Probabilmente ancora oggi questo nome rimane sconosciuto ai più, forse anche a qualche curioso che si interessa di arte italiana del “Rinascimento”. Eppure, negli ultimi decenni del Quattrocento e nei primissimi anni del Cinquecento, tra le colossali figure di Pietro Perugino e Bernardino Pinturicchio, il nome di Niccolò Alunno risuonava prepotentemente tra la Valle Umbra e le Marche meridionali.

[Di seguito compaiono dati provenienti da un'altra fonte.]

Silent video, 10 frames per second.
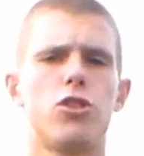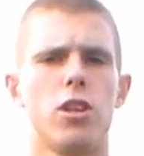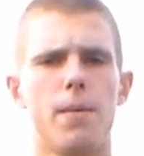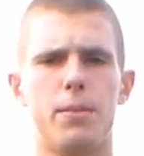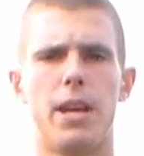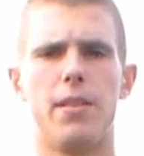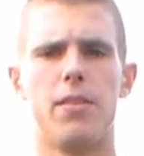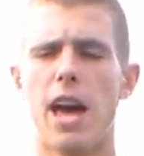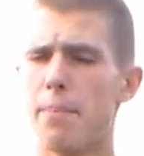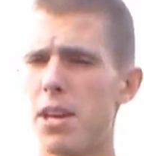just an update.
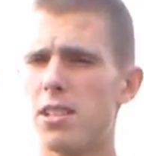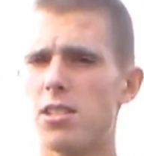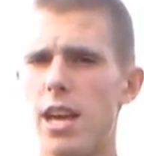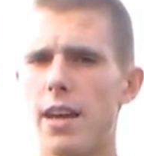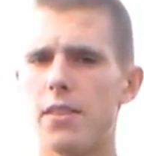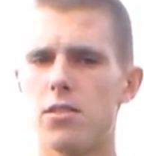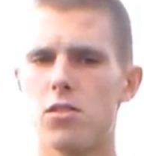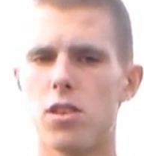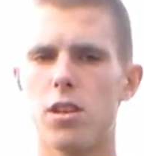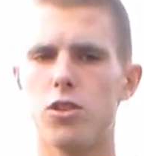That being said, this
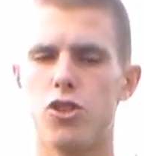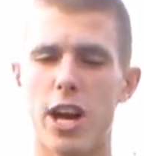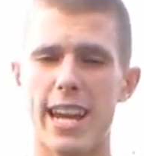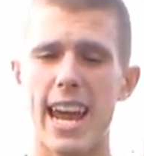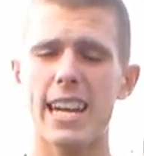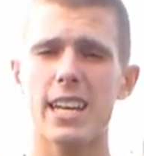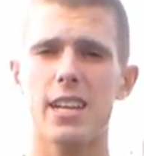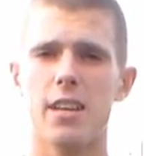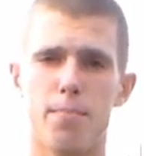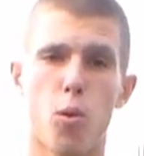is a gigantic,
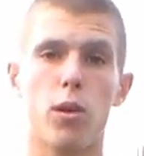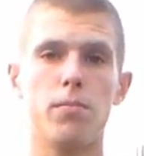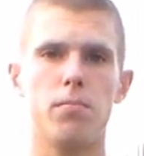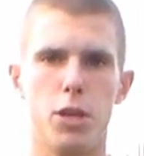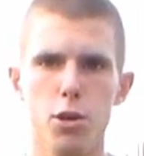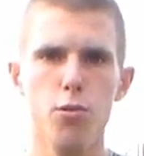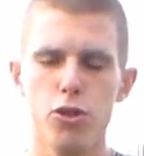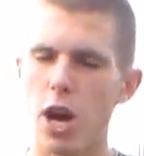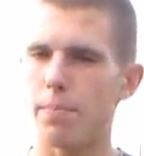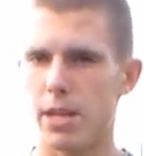important,
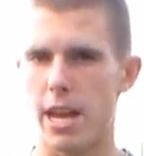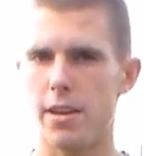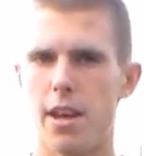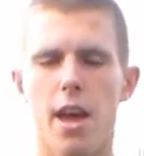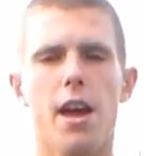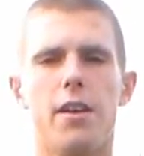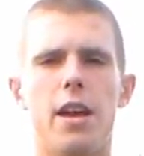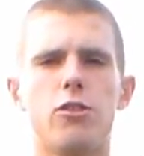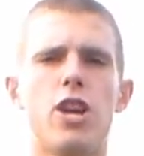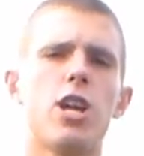huge update.
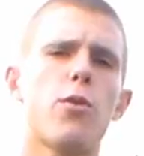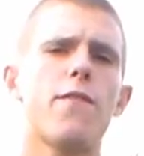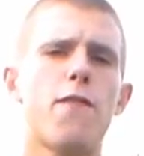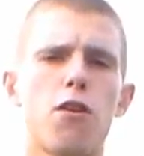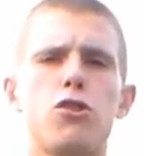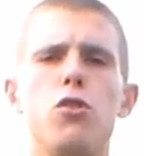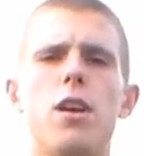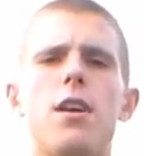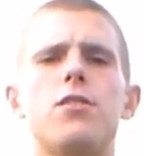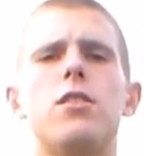Now January 1st,
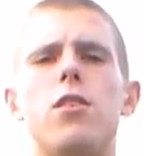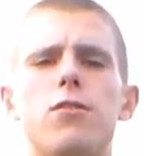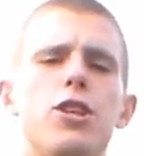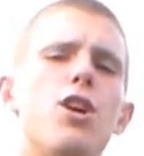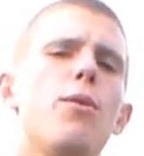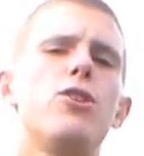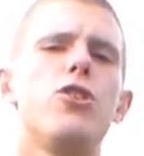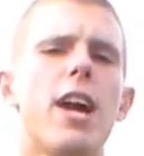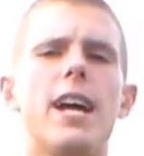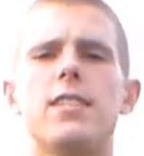2013, I
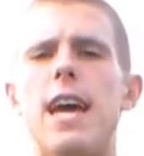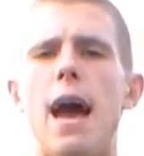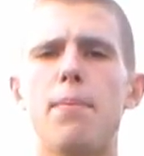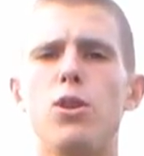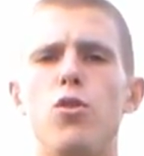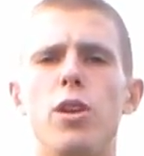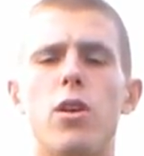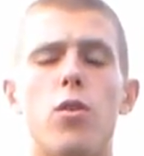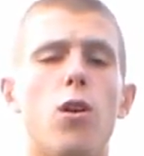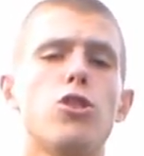wished you guys a happy new
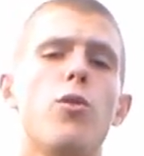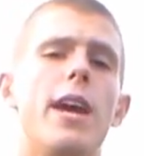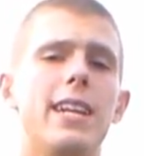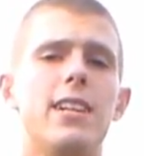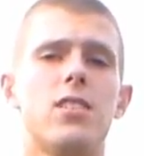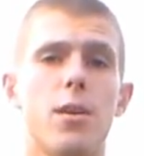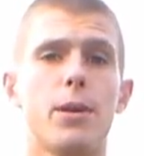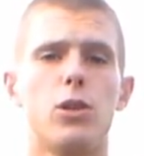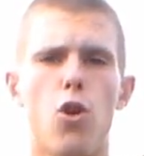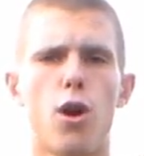year and also hinted at
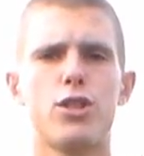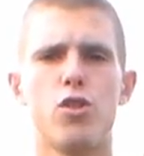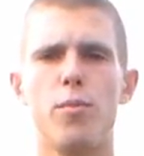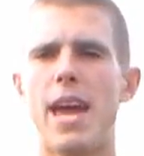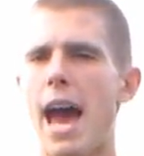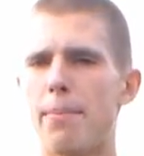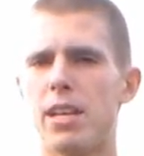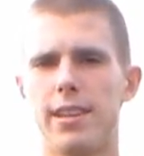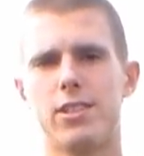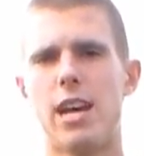something large that will be
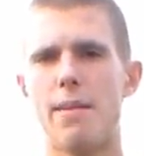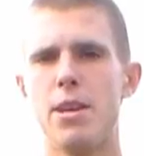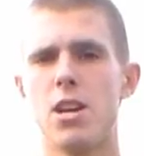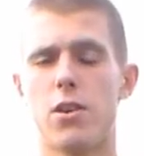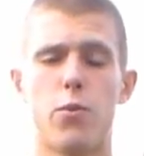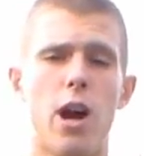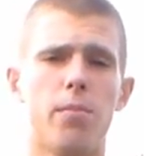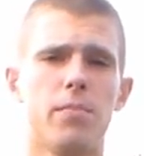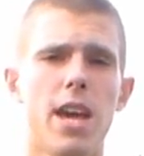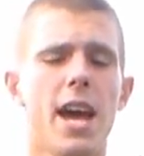happening this time of year. And
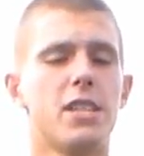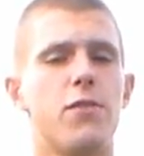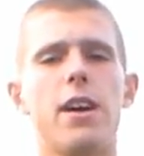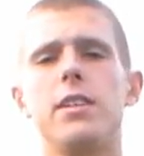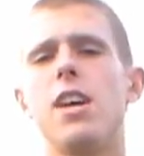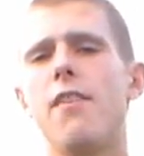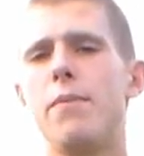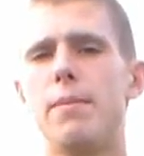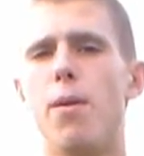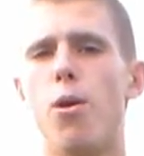well, it's finally time
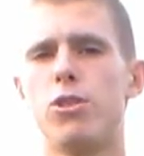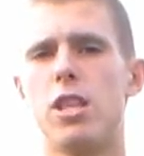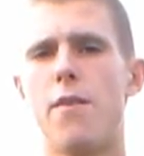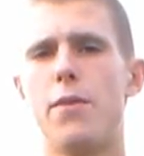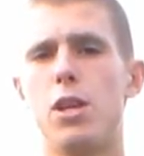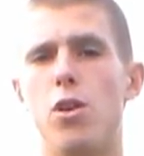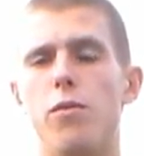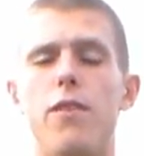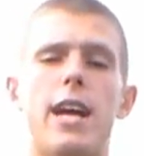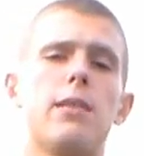for me to post that video.
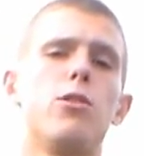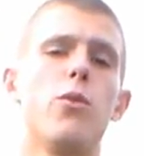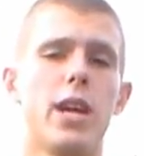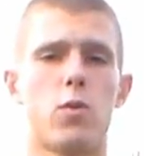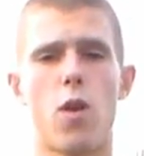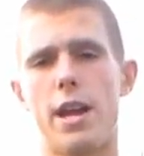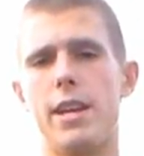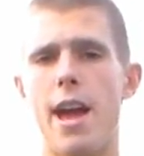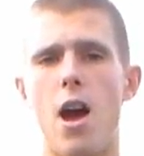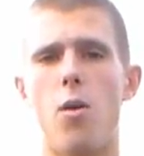In fact, I'm doing it right
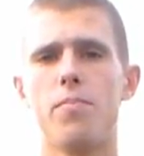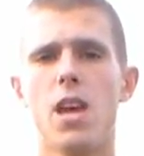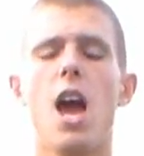now.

Niccolò di Liberatore nacque a Foligno da un’agiata famiglia di speziali. La data di nascita non è nota ma grazie ad alcuni documenti può essere fissata intorno al 1435. L’appellativo “Alunno” gli venne conferito da Vasari nel 1568 dopo che questi lesse le parole “Nicholaus alumnus fulginiae” in calce alla predella (oggi al Louvre) del Polittico di Donna Brigida conservato nella chiesa di San Nicolò a Foligno, firmato e datato dal pittore nel 1492. In realtà con questo epiteto, che letteralmente significa “alunno/discepolo di Foligno”, il pittore voleva rinsaldare e rendere esplicito il suo stretto legame con la città natale e, di conseguenza, con la cultura artistica autoctona su cui si era formato. Pittore versatile e poliedrico, Niccolò riuscì in circa 45 anni di intensa attività a dominare la scena artistica dell’Umbria meridionale, soprattutto negli ultimi venti anni del Quattrocento.
Dopo una prima probabile formazione sulle opere di artisti conterranei come il neotrecentesco Giovanni di Corraduccio detto “Mazzaforte” e il pittore girovago Bartolomeo di Tommaso, Niccolò Alunno si dedicò ad un intenso studio della “pittura di luce” di origine fiorentina, la quale fu importata in Umbria da artisti di primissimo piano come Beato Angelico, Domenico Veneziano e Benozzo Gozzoli. Furono proprio gli affreschi licenziati da Benozzo Gozzoli nelle chiese di Montefalco (San Fortunato e San Francesco) nei primi anni ’50 del ‘400, il testo chiave su cui si formarono non solo il giovane Niccolò ma un’intera generazione di artisti folignati, i cui nomi principali sono oggi quelli di Pietro Mazzaforte, Pierantonio Mezzastris e Ugolino di Gisberto. Mentre gli artisti appena citati rimasero tuttavia sempre fedeli a questa koiné locale dell’espressionismo derivato da Benozzo, Niccolò di Liberatore riuscì nel corso degli anni, a rinnovare costantemente il proprio linguaggio figurativo, assimilando e riformulando in uno stile personalissimo, gli spunti formali desunti dalle opere che i fratelli Vivarini, Carlo Crivelli, i pittori di Camerino, Luca Signorelli realizzarono tra Umbria e Marche alla fine del secolo.